Une sacrée famille de salopards que ces Winshaw pourtant ou parce qu’ils sont une des plus grosses fortunes anglaises. On sauvera certes Godfrey mort pour la patrie, abattu par la DCA allemande en 1942. Et Tabitha qui tente depuis cette date de prouver que leur frère aîné Lawrence est à l’origine de cette mort. Ce qui lui valut des années d’internement histoire de se débarrasser de la vieille folle. On ajoute encore Mortimer, le seul de la fratrie qui ne soit dupe de la famille. Mais les autres, tous les autres… Si l’on en croit ce que Michael Owen en dit, lui qui a été chargé par Tabitha d’écrire leur histoire, mieux aurait valu ne jamais les rencontrer. Lawrence a sans doute pactisé avec les Nazis. Et les enfants ne valent pas mieux. Sa fille Dorothy est une grande prêtresse de l’agro-industrie chez qui tout est bon pour améliorer la rentabilité.
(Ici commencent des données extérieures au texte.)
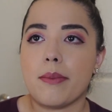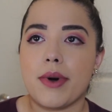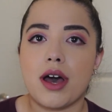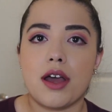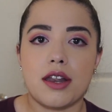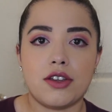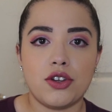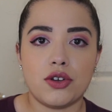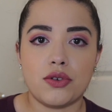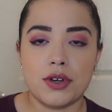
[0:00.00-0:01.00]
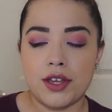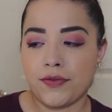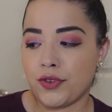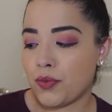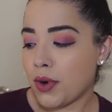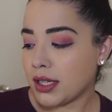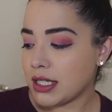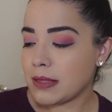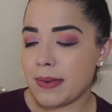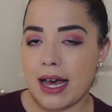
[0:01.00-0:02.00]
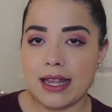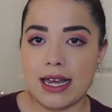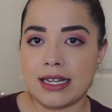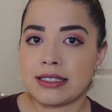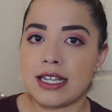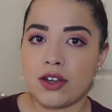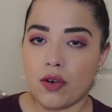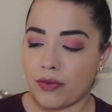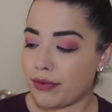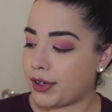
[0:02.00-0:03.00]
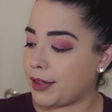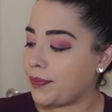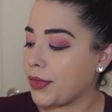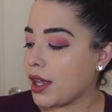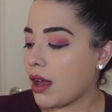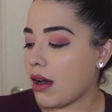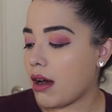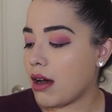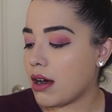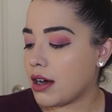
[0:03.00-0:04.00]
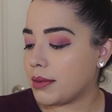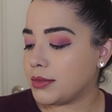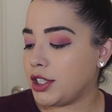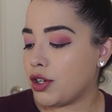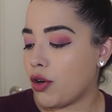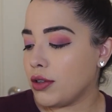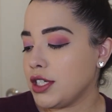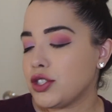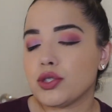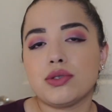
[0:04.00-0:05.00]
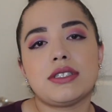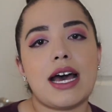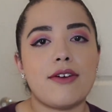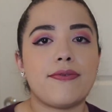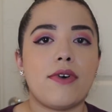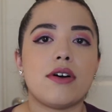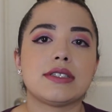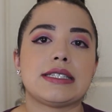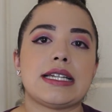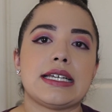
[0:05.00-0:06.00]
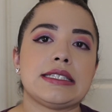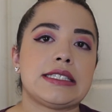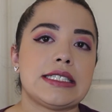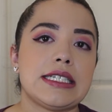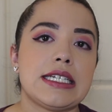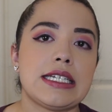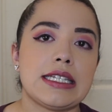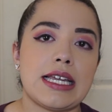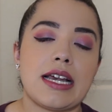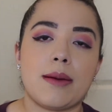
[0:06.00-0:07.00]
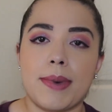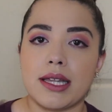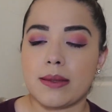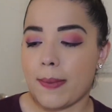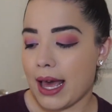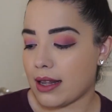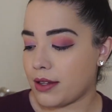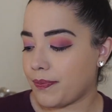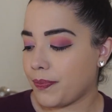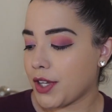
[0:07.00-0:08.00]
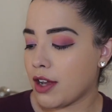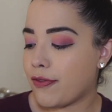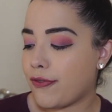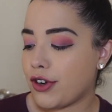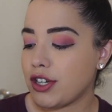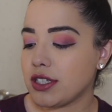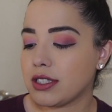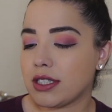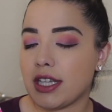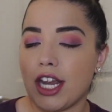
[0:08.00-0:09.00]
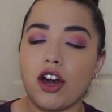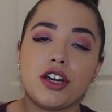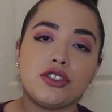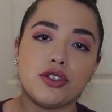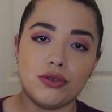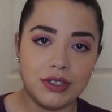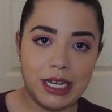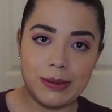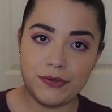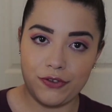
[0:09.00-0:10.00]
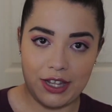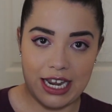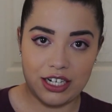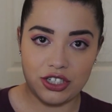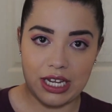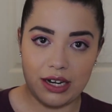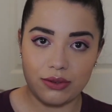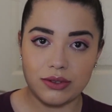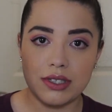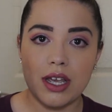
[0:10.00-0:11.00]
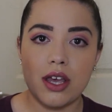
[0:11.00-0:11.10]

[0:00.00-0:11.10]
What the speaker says: but you know, if you want this palette, I say go for it. The only two downfalls that I didn't like about the palette. First, there are no names for the eyeshadows.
Pas folle, elle conserve quand même quelques animaux élevés à l’ancienne, parce qu’il ne lui viendrait pas à l’idée de manger ce qu’elle produit. Autre enfant, Thomas est un banquier pervers qui utilise son pouvoir pour mater les actrices nues sur les tournages. Son frère Henry est un politicien travailliste qui trouve finalement sa voie en appliquant les pires décisions de Margaret Thatcher. Mark, le fils de Godfrey, vend des armes à Saddam Hussein. Roddy aime tellement l’art qu’il profite de son statut de négociant pour infliger un droit de cuissage aux jeunes artistes. Quant à sa sœur Hilary, elle représente tout ce que la presse a de pire. On vous aura prévenu. Jonathan Coe est aussi un critique acerbe de la société anglaise.